Bienvenidos un mes más, queridos lectores, a este nuestro rincón. Espero que esta pequeña relación os encuentre bien y a salvo del infatigable bochorno que nos asalta mientras escribo estas letras. Se diría que el verano tiene prisa por ocupar su puesto de trabajo. ¡Admirable profesionalidad la suya! Dicho esto, metámonos en materia. El asunto que hoy os traigo tiene fama de derretirse bajo presión.
Como sin duda los más sagaces habrán adivinado, hoy vamos a hablar de los helados. Permitidme que deje colgada en el limbo esa rima, nació espontánea cual paso de baile improvisado. Será por estar pensando en el dulce. La cuestión es que estamos en tiempo de helados. Barquetas, de barra, bombones almendrados, sorbetes, polos… La lista podría hacerse infinita. Hay tantos tipos como personas que los buscan. Cremosos al estilo italiano, en rollo y con sirope como se comen en Corea o de sándwich, los que había en el congelador de la abuela de vuestro escriba preferido. Para muchos, estos postres refrescantes son sinónimo del estío. Otros, quizá llamados por la genialidad, los comemos incluso en invierno. Recuerdo un catarro particularmente dulce hace muchos años. Sea como sea, los helados forman parte de nuestras vidas y diría, sin atisbo de arrogancia, que pueden contarse entre aquellos elementos que componen la “chispa” de la felicidad. Como la misma existencia, deben de aprovecharse sin dudas o vacilaciones, pues son efímeros.
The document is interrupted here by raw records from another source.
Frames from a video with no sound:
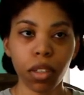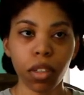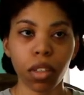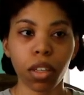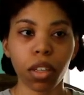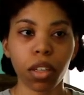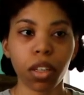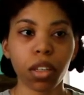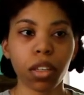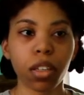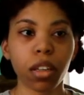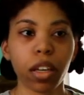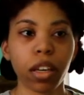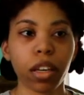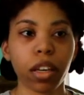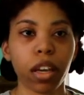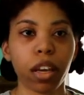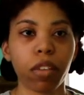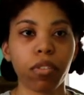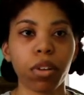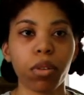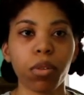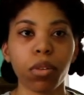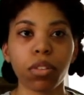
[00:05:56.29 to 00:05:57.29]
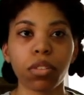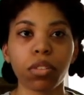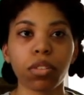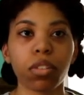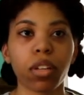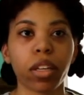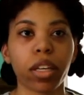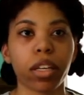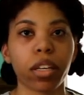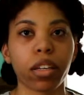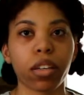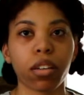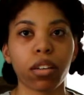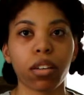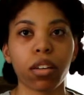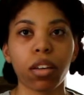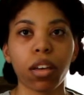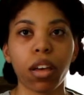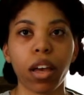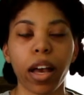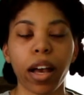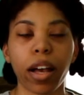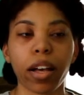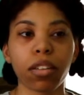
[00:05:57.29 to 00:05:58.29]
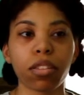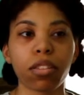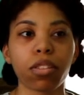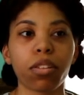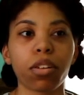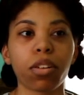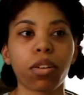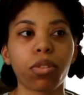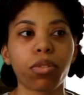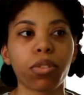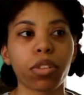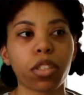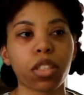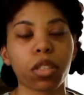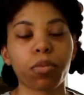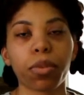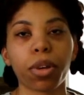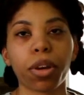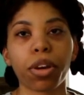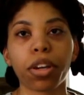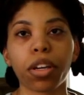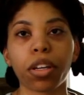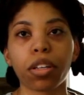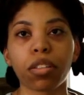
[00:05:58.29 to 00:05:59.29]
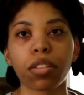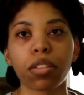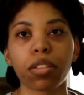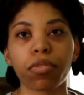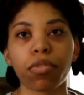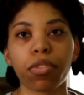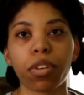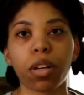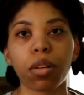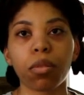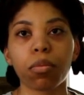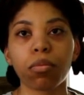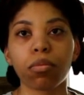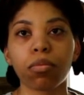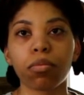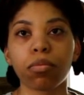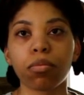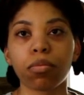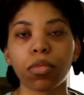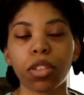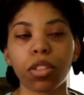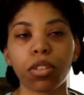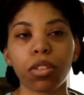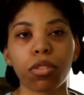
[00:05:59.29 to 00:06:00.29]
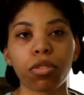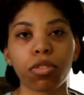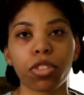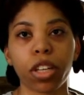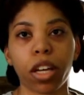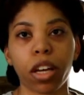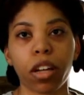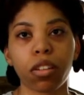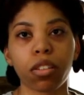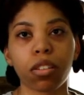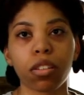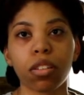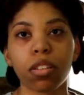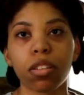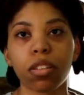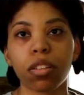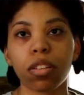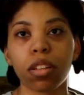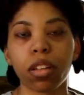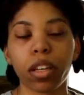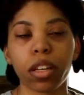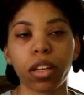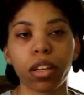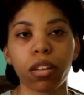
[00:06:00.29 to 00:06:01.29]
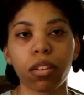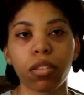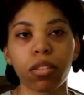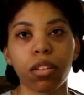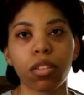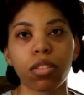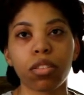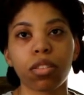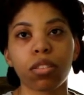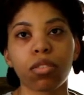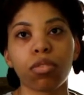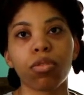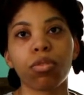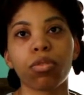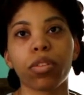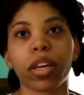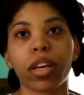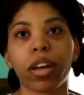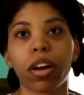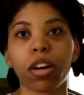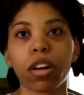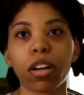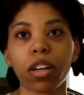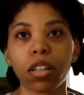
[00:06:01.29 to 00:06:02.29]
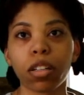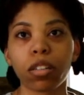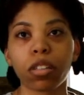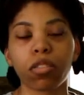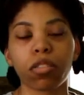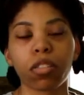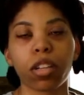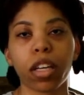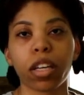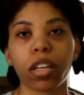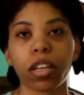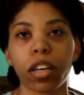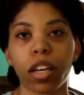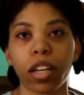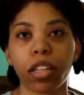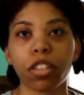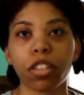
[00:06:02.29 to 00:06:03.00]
and like everyone like has their own experience from, you know, childhood and like into who they are, like kind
Hasta aquí, la dulce exposición. Por continuar apegados al tema que nos ocupa, hemos llegado a la punta de chocolate del cucurucho que nos ha pringado las manos y ahora nos enfría la garganta. Los ecos del sabor aún resuenan en nuestro cerebro (espero que sea agradable) y eso os induzca a encaminaros hacia la nevera. Yo, por mi parte, os espero a la sombra, de lo contrario me derretiría. Hasta la próxima, quedo a vuestro servicio.